Dans la suite de ce second chapitre, l'auteur (anonyme) expose la théorie selon laquelle, de même que tous les effets préexistent dans leur cause, de même toutes les théories sont embrassées dans la théorie intégrale de la Reconnaissance (pratyabhijñā).
Quand la fleur est devenue fruit,
Quand le lait est devenu yaourt,
Les qualités comme la couleur ou la saveur
appartiennent à différents genres. 11[1]
La cause et l’effet,
Le tout et les parties,
Le genre et l’individu,
La qualité et la substance,
L’action et l’agent :
Toutes ces (catégories) ne sont que
des constructions de l’Apparaître. 12[2]
On ne peut admettre que les atomes
Ou la nature soient doués de conscience.
(En effet), quand le monde s’agence,
on observe que la connaissance et l’action reposent
(Bien plutôt) le lait se transforme en yaourt
grâce à la Puissance d’action en forme de Temps.
Le monde advient grâce à la Puissance de connaissance en forme
De connaisseur, de connaissance et de connu. 14[5]
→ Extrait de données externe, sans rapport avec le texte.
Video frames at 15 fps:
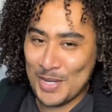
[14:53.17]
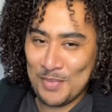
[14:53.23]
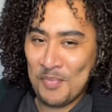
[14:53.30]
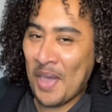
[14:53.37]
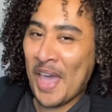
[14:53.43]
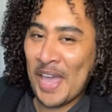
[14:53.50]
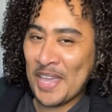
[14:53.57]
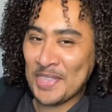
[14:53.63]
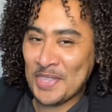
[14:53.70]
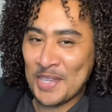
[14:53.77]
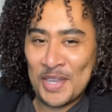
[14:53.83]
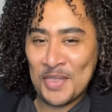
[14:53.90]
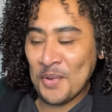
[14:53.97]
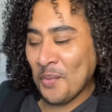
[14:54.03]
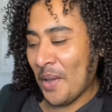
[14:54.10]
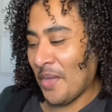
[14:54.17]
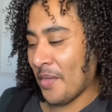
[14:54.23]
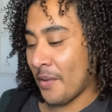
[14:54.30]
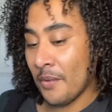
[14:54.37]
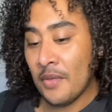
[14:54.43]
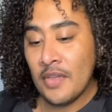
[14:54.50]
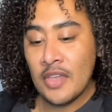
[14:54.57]
pack it the other way
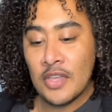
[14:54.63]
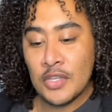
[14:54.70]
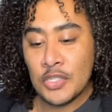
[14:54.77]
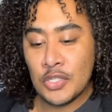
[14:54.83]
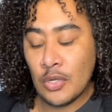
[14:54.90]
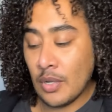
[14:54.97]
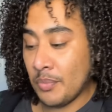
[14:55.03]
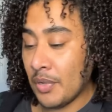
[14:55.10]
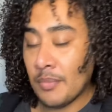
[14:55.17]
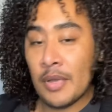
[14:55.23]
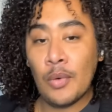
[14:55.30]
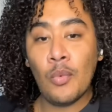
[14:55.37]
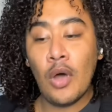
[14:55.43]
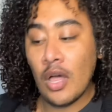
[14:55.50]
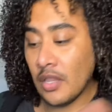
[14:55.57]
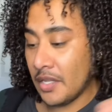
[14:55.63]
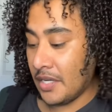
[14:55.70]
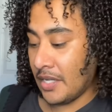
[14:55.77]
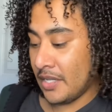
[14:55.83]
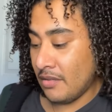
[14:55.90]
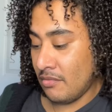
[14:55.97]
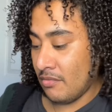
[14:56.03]
though. So I put my wallet
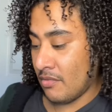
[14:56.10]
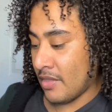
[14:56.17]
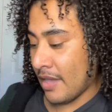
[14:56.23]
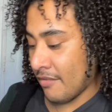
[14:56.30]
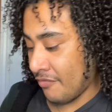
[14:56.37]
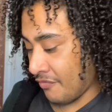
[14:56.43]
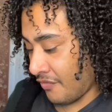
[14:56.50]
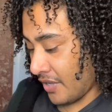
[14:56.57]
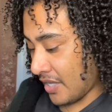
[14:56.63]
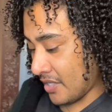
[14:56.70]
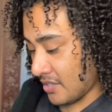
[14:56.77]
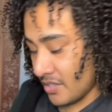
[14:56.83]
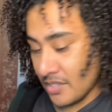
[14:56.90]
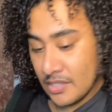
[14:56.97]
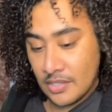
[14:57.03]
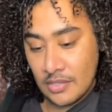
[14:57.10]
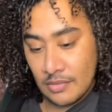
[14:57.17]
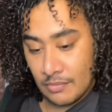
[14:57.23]
in, that fits.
[1] Nous avons là une objection contre la théorie Nyāya de la causation. En effet, selon le Nyāya, les qualités sensibles, comme la forme et la saveur, sont déjà présentes dans les atomes qui constituent les choses. Mais alors, comment expliquer que des effets puissent présenter des qualités si différentes de leur causes ? Par exemple, on observe qu’une fleur ou une graine blanche peuvent donner un fruit rouge. Autrement dit, cette objection consiste à soulever le problème de l’émergence : un tout a des qualités qui ne se réduisent pas à la somme des qualités des parties qui le constituent. Ce problème se pose encore dans le contexte de la science contemporaine : comment des atomes qui ne sont pas « rouges » peuvent-ils, en s’assemblant, susciter la propriété « rouge » ? De même, d’où vient la fluidité de l’eau, alors que les molécules d’eau, prises une à une, n’ont pas de propriétés « liquides » ? Enfin, comment expliquer que des atomes privés de conscience puissent être la cause de la conscience ?
[2] Selon la Pratyabhijñā, le Soi-Seigneur est une pure Lumière, un Apparaître indifférencié qui se ressaisit à travers ces catégories. Ainsi, il y a plusieurs apparences qui s’opposent : celle de « mon » corps, celle du vase, etc. De même, j’oppose mon apparence passée à celle du présent, où l’apparence d’inconscience quand je dormais cette nuit à l’apparence de conscience présente. Mais en réalité, tout ceci n’est qu’un seul Apparaître dans lequel je forge librement des distinctions, des oppositions, des synthèses, etc. Rappelons que cet Apparaître (prakāśaḥ) est Śiva, alors que les innombrables manières dont il se ressaisit sont la déesse (śaktiḥ).
[3] Ou sur l’intention consciente (cetana).
[4] Ce verset est une reformulation de la Stance pour la reconnaissance I, 1, 4 : « En effet, les choses qui ne sont pas conscientes (par elles-mêmes) ont leur fondement dans les êtres vivants. Et on sait que la connaissance et l’action sont la vie des êtres vivants. »
[5] « Puissance d’action » et « Puissance de connaissance » doivent s’entendre au sens fort, c’est-à-dire comme omnipotence et omniscience divines. La Puissance d’action est le devenir temporel, c’est-à-dire la succession des phénomènes selon un certain ordre (voir Stances pour la reconnaissance, II, 1).